On 20 November 2020, the applicant was sentenced for the five offences, in addition to three related common law assault offences pursuant to a certificate under s 166 of the Criminal Procedure Act 1986 (NSW), in the District Court. In accordance with s 5 of the Crimes (Sentencing Procedure) Act 1999 (NSW), the sentencing judge considered all possible alternative penalties and was satisfied that no penalty other than imprisonment was appropriate. The sentencing judge set an aggregate sentence of imprisonment of four years, with an aggregate non-parole period of two years and eight months. The sentencing judge also noted the indicative sentences that she would have imposed for each of the offences, had separate sentences been imposed.
The applicant sought leave to appeal against his conviction on the sole ground that the verdict in respect of the offence of maliciously inflicting grievous bodily harm was unreasonable or could not be supported having regard to the evidence.
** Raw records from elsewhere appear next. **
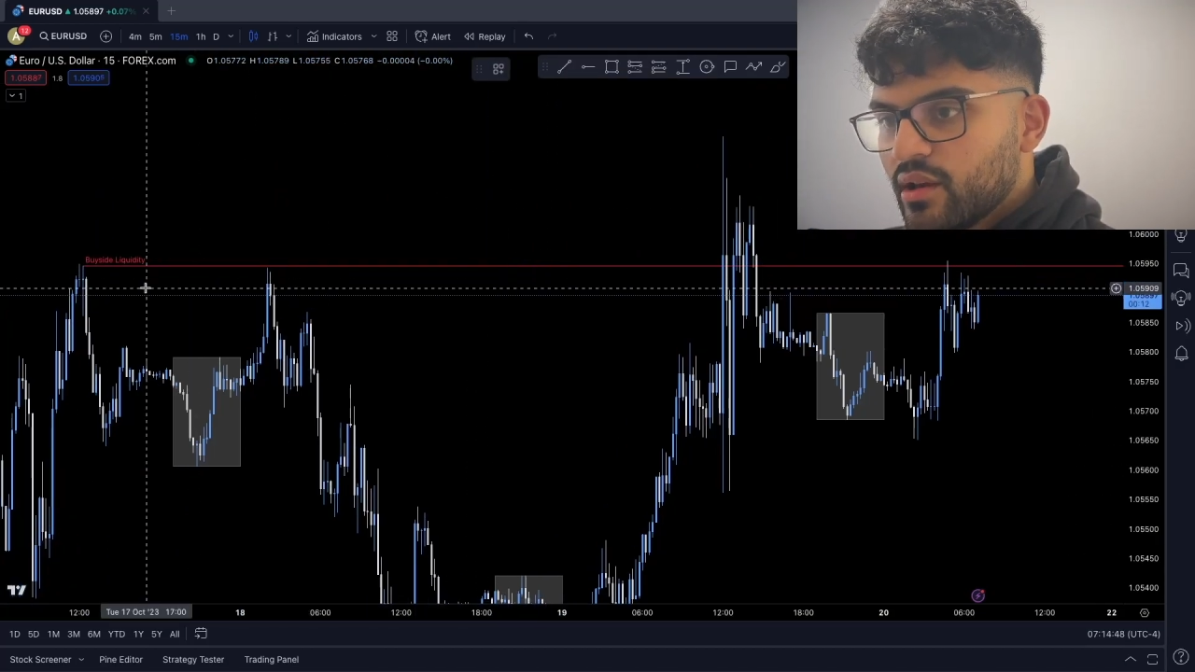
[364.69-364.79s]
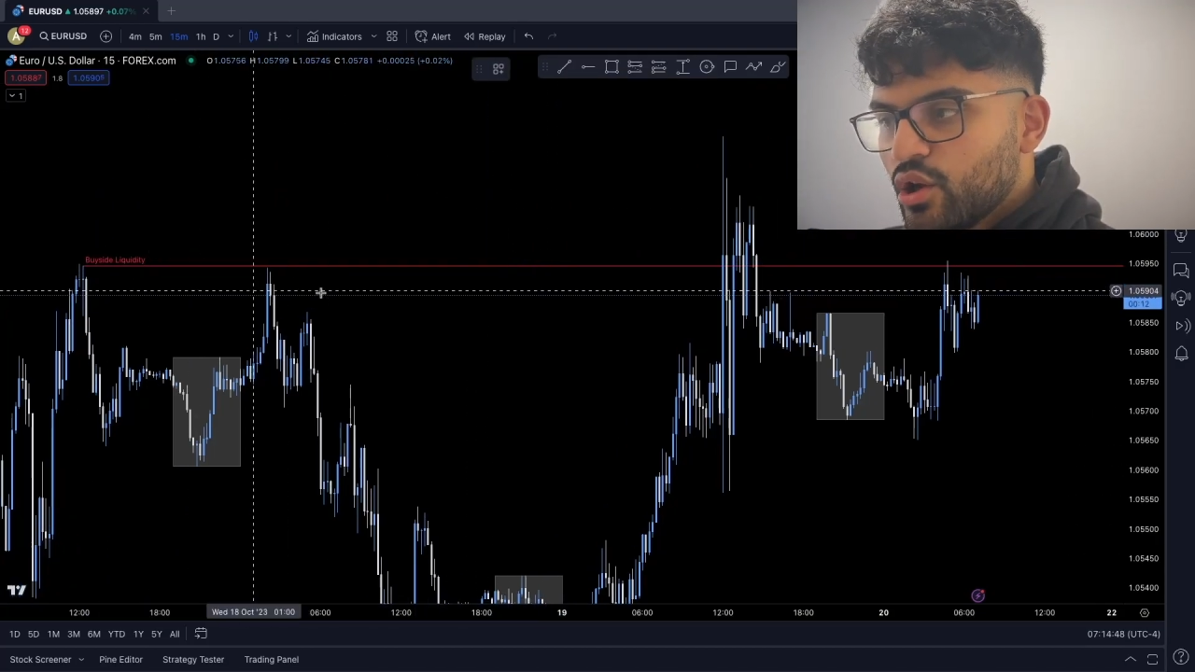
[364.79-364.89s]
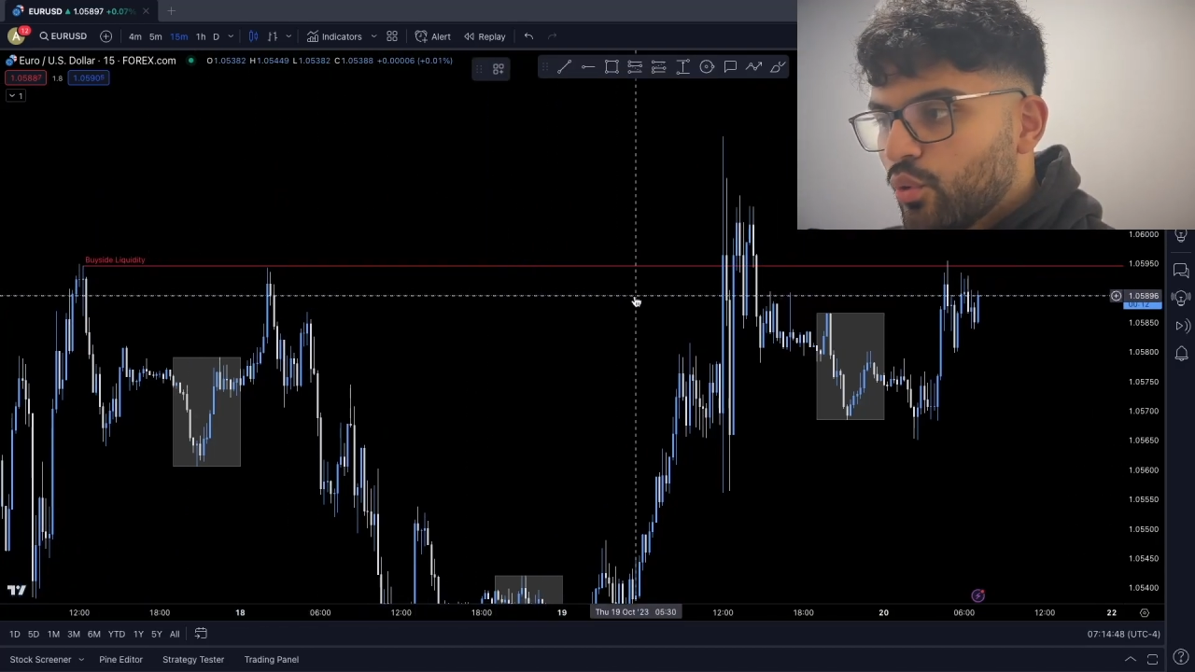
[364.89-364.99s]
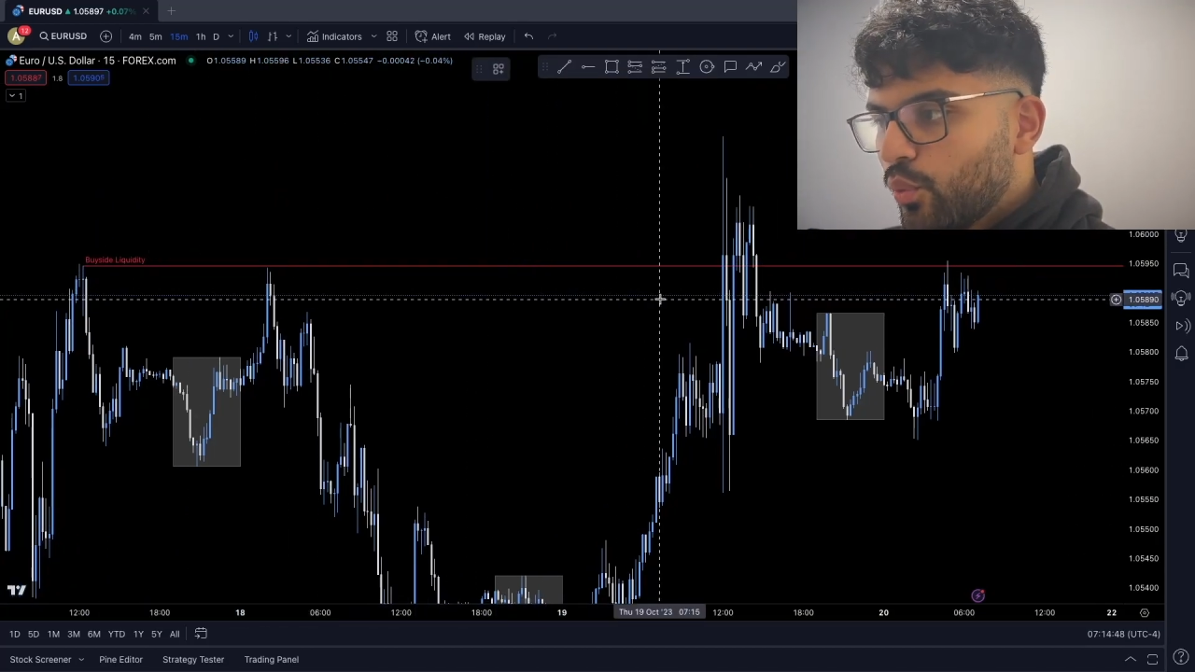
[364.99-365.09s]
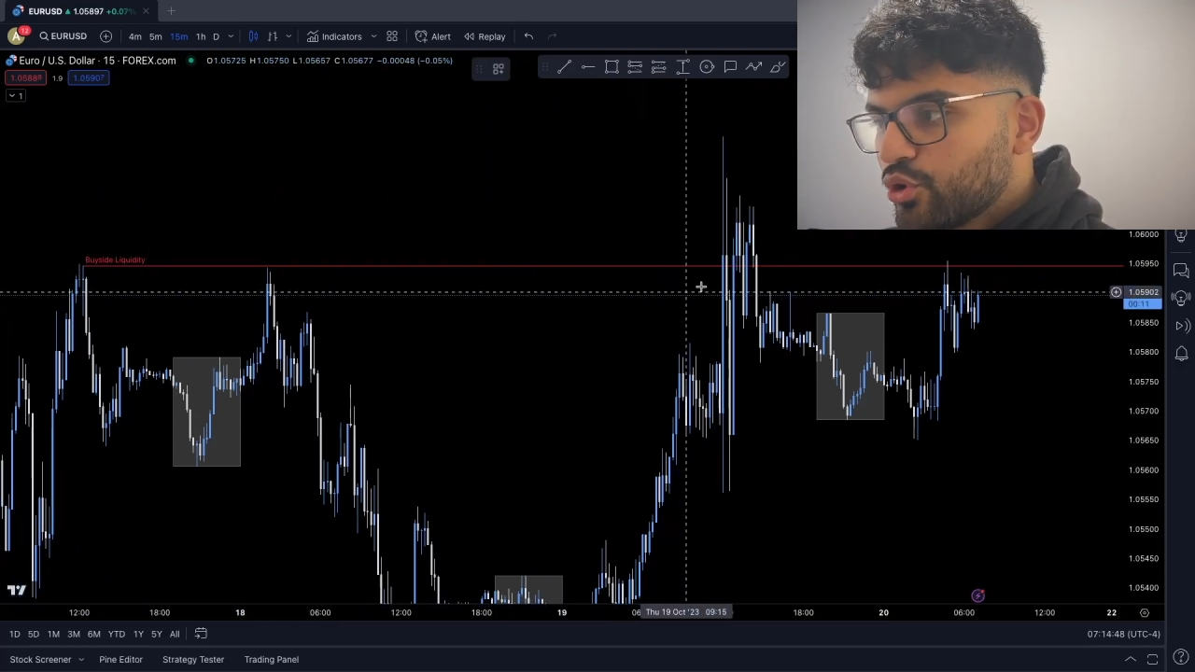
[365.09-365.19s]

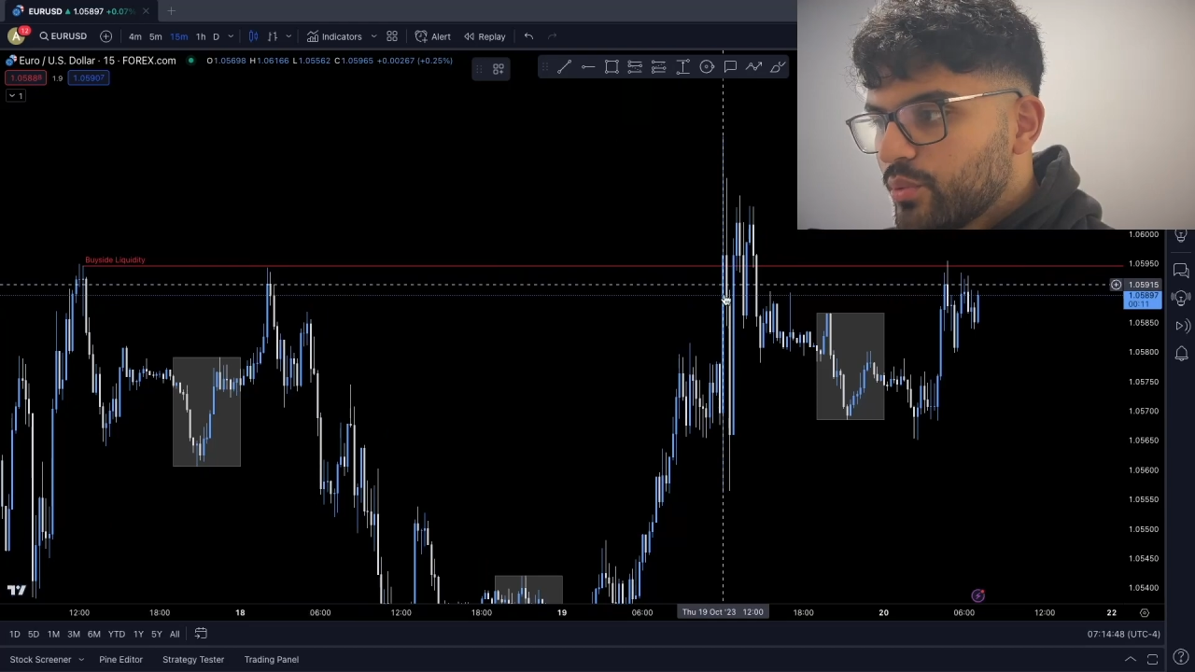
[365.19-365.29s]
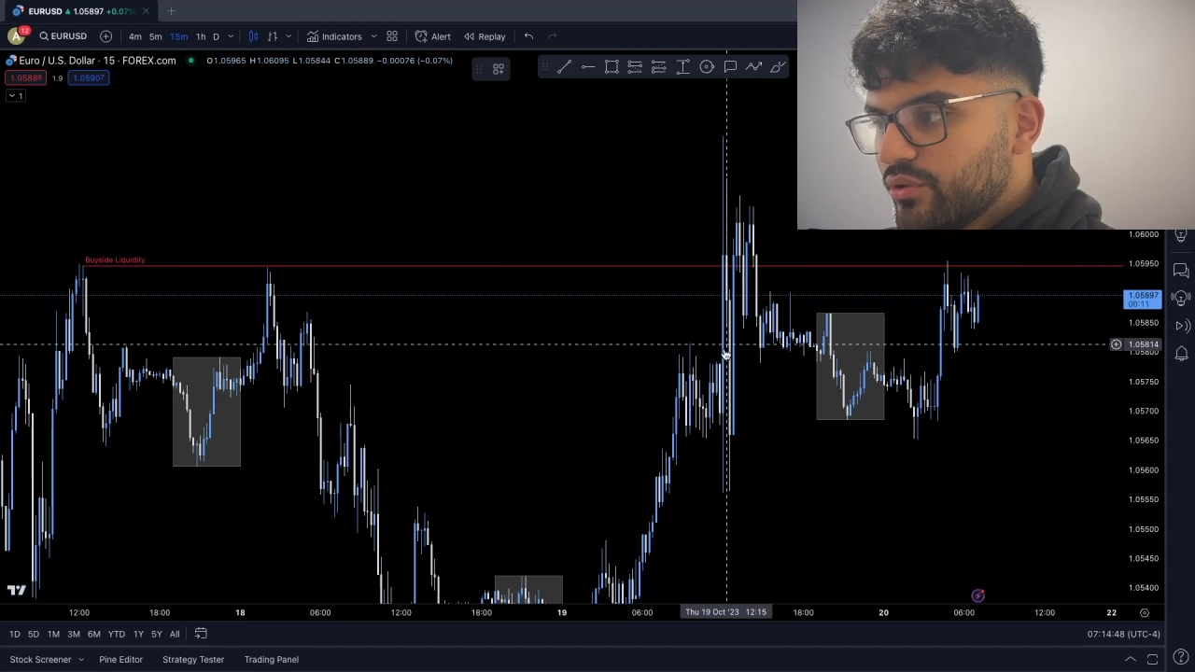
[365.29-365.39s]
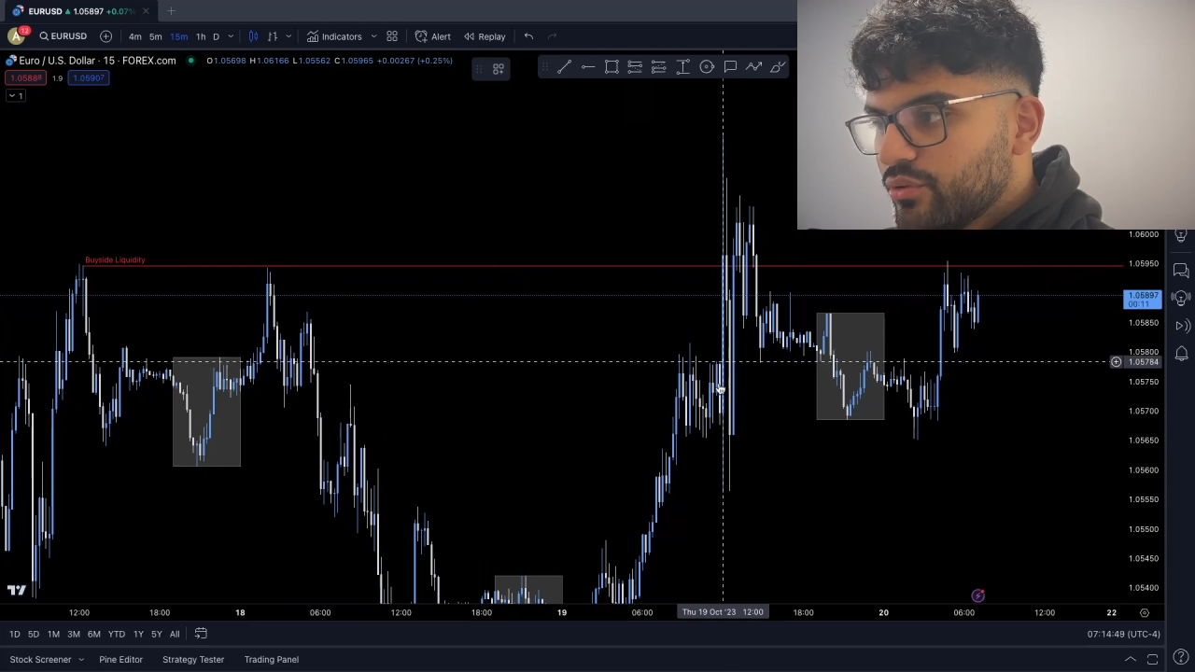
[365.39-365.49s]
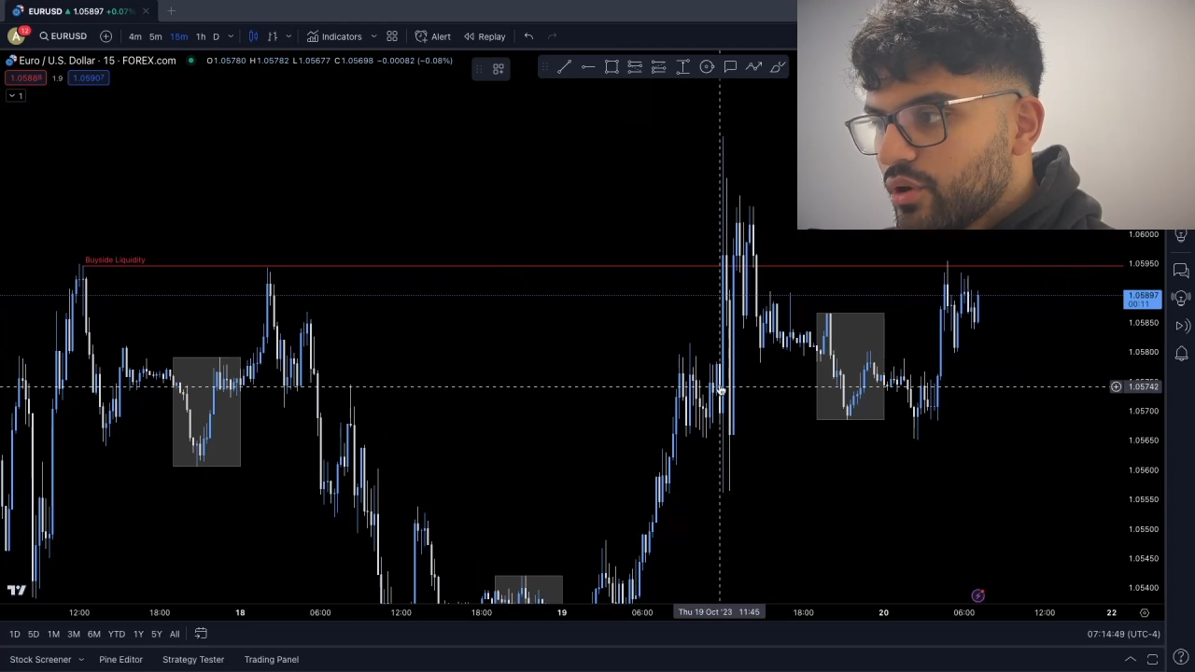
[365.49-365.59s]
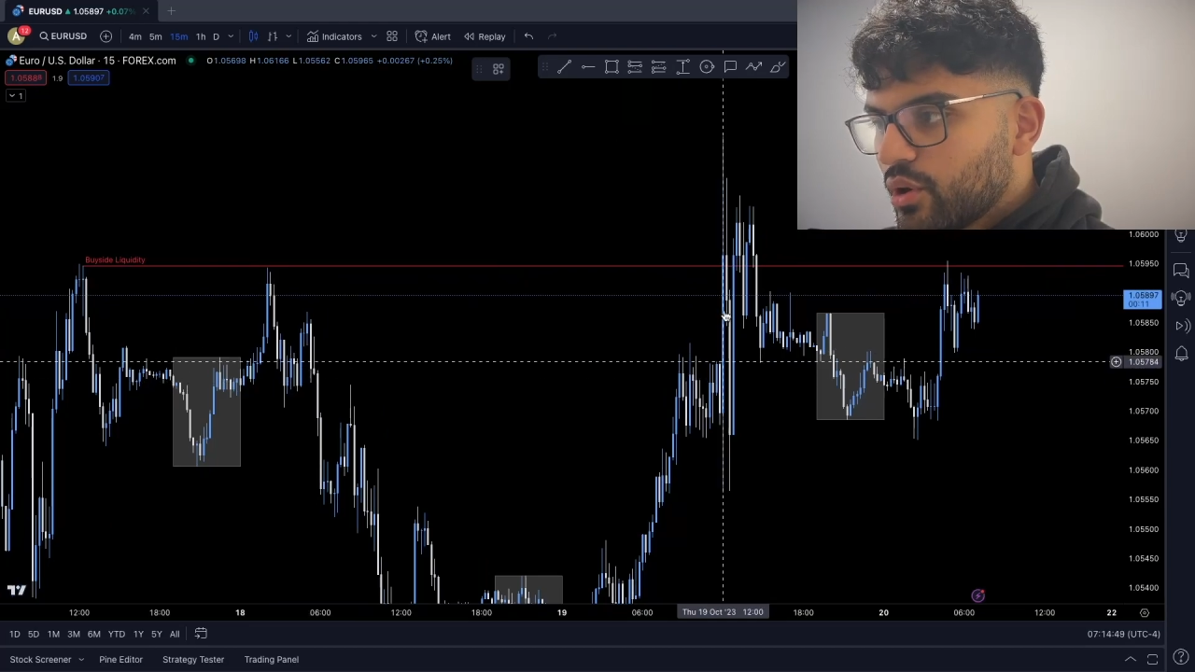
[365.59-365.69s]
What do?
The applicant also sought leave to appeal against his sentence on three grounds; first, that the indicative sentences were manifestly excessive; second, that the sentencing judge failed to consider any penalty other than imprisonment; and third, that the indicative sentences for related offences 9 and 12 (being the common law assault offences) were contrary to law. The Crown conceded error in respect of the third ground, which required that the Court exercise the sentencing discretion afresh.
The Court held (Ward P, Harrison and Wright JJ), granting leave to appeal both from conviction and sentence, and dismissing the conviction and sentence appeals:
- It was open to the jury to be satisfied beyond reasonable doubt that the injury sustained amounted to grievous bodily harm. There was ample evidence that the applicant's punch to the complainant's face caused the loss of at least one front tooth, and it was open to the jury to conclude that the loss of a front tooth amounts to serious disfigurement: [66]-[70].
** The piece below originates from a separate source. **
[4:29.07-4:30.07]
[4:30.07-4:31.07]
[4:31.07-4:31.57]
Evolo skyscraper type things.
Swan v R [2016] NSWCCA 79; R v Miller [1951] VLR 346; Haoui v R (2008) 188 A Crim R 331; [2008] NSWCCA 209, discussed with approval.
- It was common ground that there was an error in the specification of the indicative sentences for related offences 9 and 12, being an error of the kind that warrants re-sentencing. Thus, the Court was required to exercise the sentencing discretion afresh, noting that there is no requirement to re-sentence where the Court considers that the same or a greater sentence is appropriate: [108].
Kentwell v R (2014) 252 CLR 601; [2014] HCA 37 at [42]-[43] per French CJ, Hayne, Bell and Keane JJ; Mundine v R [2017] NSWCCA 97 at [19]; [21] per Basten JA; [92]-[93] per Adamson J applied.
- Having regard to the objective gravity of the offending, the applicant's subjective circumstances, and the other relevant sentencing considerations and purposes of sentencing, and taking into account the corrected indicative sentences, it was concluded that no different sentence is warranted; hence the appeal against sentence is dismissed: [118].